*** Listed entries ***
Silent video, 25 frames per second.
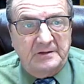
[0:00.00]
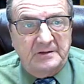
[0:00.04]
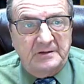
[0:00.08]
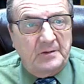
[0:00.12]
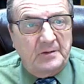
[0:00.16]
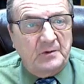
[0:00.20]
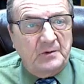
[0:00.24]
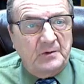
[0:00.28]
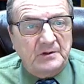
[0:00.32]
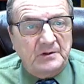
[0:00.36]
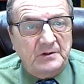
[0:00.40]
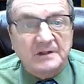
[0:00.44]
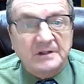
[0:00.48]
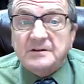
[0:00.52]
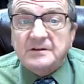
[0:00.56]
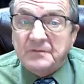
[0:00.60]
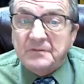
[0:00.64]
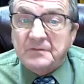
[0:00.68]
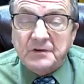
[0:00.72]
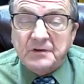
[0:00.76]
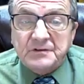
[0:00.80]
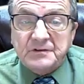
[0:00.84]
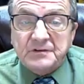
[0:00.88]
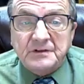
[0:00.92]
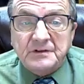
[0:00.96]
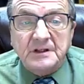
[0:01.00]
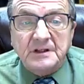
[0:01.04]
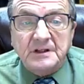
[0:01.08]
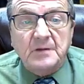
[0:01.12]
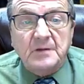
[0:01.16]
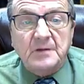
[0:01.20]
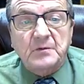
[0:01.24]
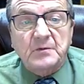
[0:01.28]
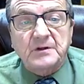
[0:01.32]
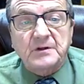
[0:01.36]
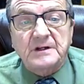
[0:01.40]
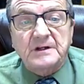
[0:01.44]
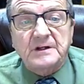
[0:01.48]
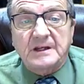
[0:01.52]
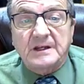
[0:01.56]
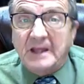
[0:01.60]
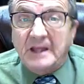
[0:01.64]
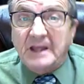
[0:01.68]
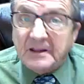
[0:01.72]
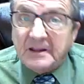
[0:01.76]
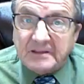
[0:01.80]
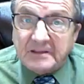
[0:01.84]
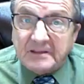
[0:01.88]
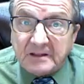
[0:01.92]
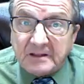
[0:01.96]
I'm looking at diversity, I'm looking at
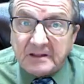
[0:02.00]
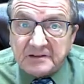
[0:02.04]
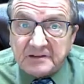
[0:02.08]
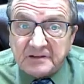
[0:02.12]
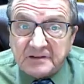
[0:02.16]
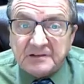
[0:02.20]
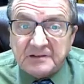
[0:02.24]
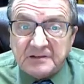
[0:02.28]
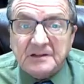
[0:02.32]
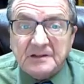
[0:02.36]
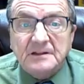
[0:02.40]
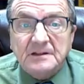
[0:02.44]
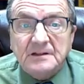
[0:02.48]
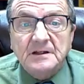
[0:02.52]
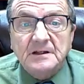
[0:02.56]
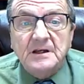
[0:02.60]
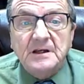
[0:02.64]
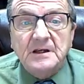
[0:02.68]
ethnicity,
***
#### [Aim of the exercise]
Please write out every entry exactly, but skip the pictures.

#### [Exercise solution]
Silent video, 25 frames per second.
[0:00.00]
[0:00.04]
[0:00.08]
[0:00.12]
[0:00.16]
[0:00.20]
[0:00.24]
[0:00.28]
[0:00.32]
[0:00.36]
[0:00.40]
[0:00.44]
[0:00.48]
[0:00.52]
[0:00.56]
[0:00.60]
[0:00.64]
[0:00.68]
[0:00.72]
[0:00.76]
[0:00.80]
[0:00.84]
[0:00.88]
[0:00.92]
[0:00.96]
[0:01.00]
[0:01.04]
[0:01.08]
[0:01.12]
[0:01.16]
[0:01.20]
[0:01.24]
[0:01.28]
[0:01.32]
[0:01.36]
[0:01.40]
[0:01.44]
[0:01.48]
[0:01.52]
[0:01.56]
[0:01.60]
[0:01.64]
[0:01.68]
[0:01.72]
[0:01.76]
[0:01.80]
[0:01.84]
[0:01.88]
[0:01.92]
[0:01.96]
I'm looking at diversity, I'm looking at
[0:02.00]
[0:02.04]
[0:02.08]
[0:02.12]
[0:02.16]
[0:02.20]
[0:02.24]
[0:02.28]
[0:02.32]
[0:02.36]
[0:02.40]
[0:02.44]
[0:02.48]
[0:02.52]
[0:02.56]
[0:02.60]
[0:02.64]
[0:02.68]
ethnicity,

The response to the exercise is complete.